This book was written by a kidney specialist with a very large vocabulary. Isn’t it fortunate that we can tap on a word to find out what it means! The central story concerns a cross dressing 63 year old man who receives a heart/kidney transplant. He becomes convinced that he’s also received a part of his donor’s soul. He certainly seems to know things about her that he shouldn’t: her love of jazz and beetroot, for example. Naturally his shrink disagrees, preferring the explanation that he needs to come to terms with his female alter ego.

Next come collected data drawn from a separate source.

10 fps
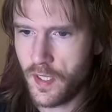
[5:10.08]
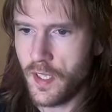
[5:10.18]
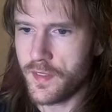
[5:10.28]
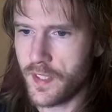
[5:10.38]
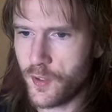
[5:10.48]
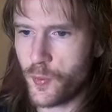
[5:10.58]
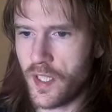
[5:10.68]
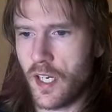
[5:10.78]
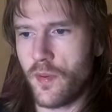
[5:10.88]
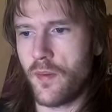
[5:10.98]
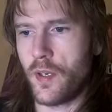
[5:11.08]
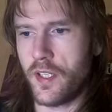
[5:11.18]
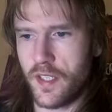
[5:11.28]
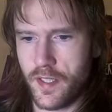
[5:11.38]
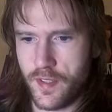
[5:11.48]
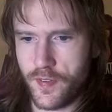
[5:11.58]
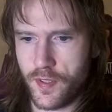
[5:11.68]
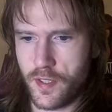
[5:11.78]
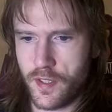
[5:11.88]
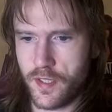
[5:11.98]
this one, however, is
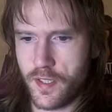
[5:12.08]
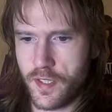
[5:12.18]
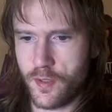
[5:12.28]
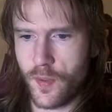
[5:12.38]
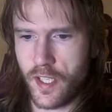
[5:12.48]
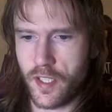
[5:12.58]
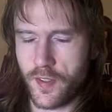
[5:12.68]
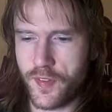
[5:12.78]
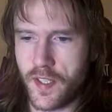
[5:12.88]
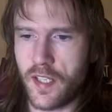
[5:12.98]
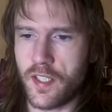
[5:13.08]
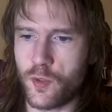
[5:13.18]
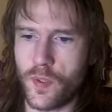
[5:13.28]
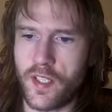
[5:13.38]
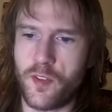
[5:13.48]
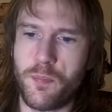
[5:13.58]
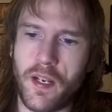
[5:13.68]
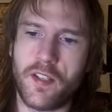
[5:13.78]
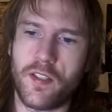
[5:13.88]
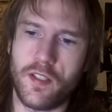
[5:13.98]
on a regular scale that we would
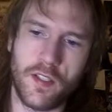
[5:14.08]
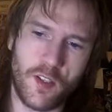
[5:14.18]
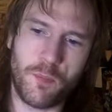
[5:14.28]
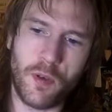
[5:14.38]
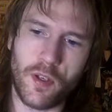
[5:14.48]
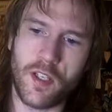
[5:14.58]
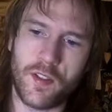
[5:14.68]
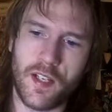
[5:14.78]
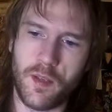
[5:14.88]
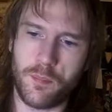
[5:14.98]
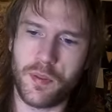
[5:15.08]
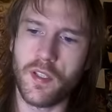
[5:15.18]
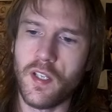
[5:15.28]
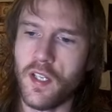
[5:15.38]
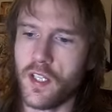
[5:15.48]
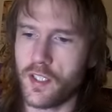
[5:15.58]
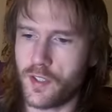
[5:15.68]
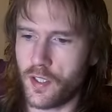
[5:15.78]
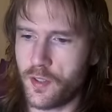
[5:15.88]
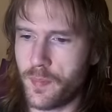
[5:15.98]
expect an Explorer type
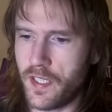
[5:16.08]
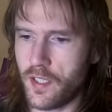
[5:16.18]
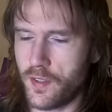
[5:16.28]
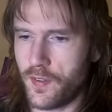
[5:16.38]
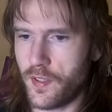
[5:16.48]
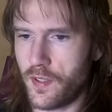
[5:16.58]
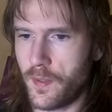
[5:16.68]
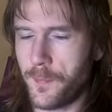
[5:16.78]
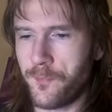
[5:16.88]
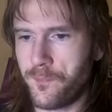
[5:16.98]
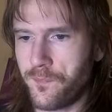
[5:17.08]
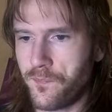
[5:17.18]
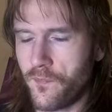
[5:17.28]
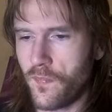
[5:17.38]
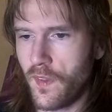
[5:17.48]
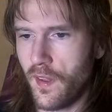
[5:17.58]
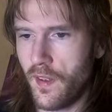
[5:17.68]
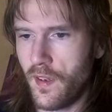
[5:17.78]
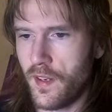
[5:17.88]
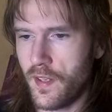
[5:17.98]
guitar to be on. So
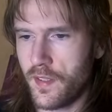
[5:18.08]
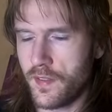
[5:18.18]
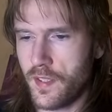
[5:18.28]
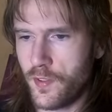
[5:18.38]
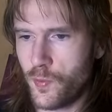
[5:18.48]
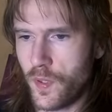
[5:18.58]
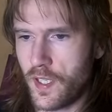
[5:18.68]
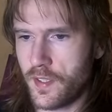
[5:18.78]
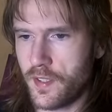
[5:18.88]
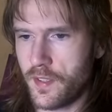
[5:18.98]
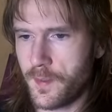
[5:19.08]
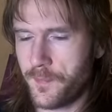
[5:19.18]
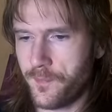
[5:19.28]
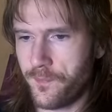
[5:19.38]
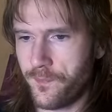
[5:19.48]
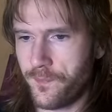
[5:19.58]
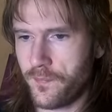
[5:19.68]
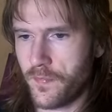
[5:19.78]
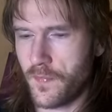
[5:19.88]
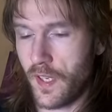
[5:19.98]
this one,
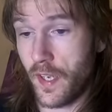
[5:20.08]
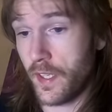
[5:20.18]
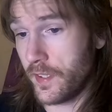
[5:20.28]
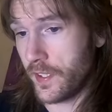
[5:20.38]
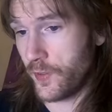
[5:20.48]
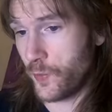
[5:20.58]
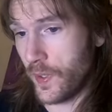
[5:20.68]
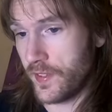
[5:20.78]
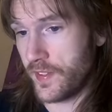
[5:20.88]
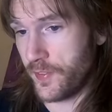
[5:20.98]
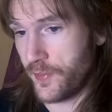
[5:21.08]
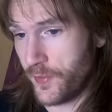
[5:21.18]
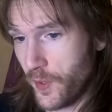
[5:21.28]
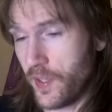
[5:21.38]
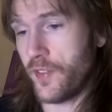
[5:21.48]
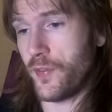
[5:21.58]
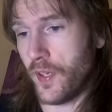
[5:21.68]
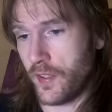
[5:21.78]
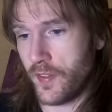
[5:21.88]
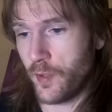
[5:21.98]
and it has 24
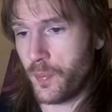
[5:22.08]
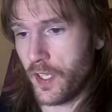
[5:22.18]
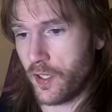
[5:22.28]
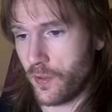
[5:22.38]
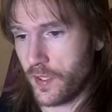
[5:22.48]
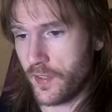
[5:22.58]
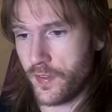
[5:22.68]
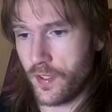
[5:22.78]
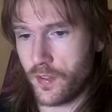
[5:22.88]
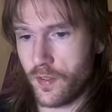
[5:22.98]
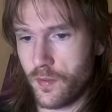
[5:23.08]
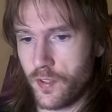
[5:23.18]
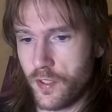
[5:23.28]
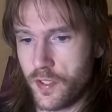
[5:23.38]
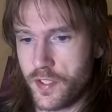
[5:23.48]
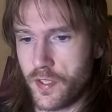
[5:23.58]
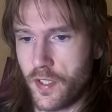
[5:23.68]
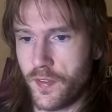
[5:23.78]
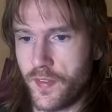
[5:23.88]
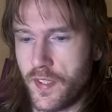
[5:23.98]
frets. That's pretty cool. That's not, you usually
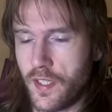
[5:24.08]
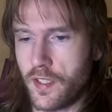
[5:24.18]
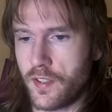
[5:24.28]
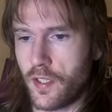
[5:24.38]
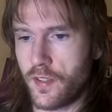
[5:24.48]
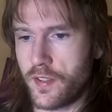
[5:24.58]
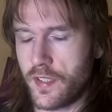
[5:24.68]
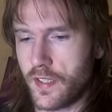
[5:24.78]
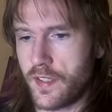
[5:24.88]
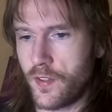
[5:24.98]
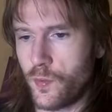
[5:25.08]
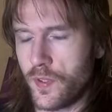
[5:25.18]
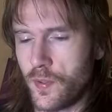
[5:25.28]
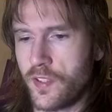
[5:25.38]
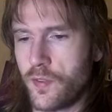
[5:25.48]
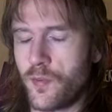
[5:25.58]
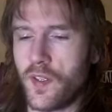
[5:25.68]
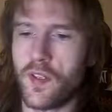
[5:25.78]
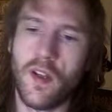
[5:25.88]
don't see a guitar like this with 24 frets.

His nephrologist Cullen Brodie is the main protagonist though, and through him other themes are explored. A dedicated rationalist, Brodie is very anti-religion. His Catholic father was very opposed to abortion and when a young Cullen reveals that his girlfriend is the daughter of a well known abortionist Brodie senior slashes her painting, setting off a Greek tragedy of events that scar not only Cullen and girlfriend Angie but many others. Years later, with two divorces behind him, Cullen finds himself wishing that he had descendants, and sizing up his heart/kidney patient’s shrink as breeding material. However, when a painting from the Cook Islands arrives, he drops everything to go there and re-connect with its painter - Angie. Things go well till she drops a bombshell. Or two.
Life on the Edenic islands is well-described. The author must be one of those polymaths who collect all sorts of information like a sponge. Naturally, as a doctor himself, everything medical is also well-described. Back home in California a thorny problem of parentage that involves Cullen’s boss and his heart/kidney patient sees Cullen wrestling with the faith question and reversing his point of view. So the book is interesting intellectually and narratively, and the characters are well drawn. It’s well worth reading. I’m not convinced of Cullen’s conclusion though, and I think some of the obscure words could go.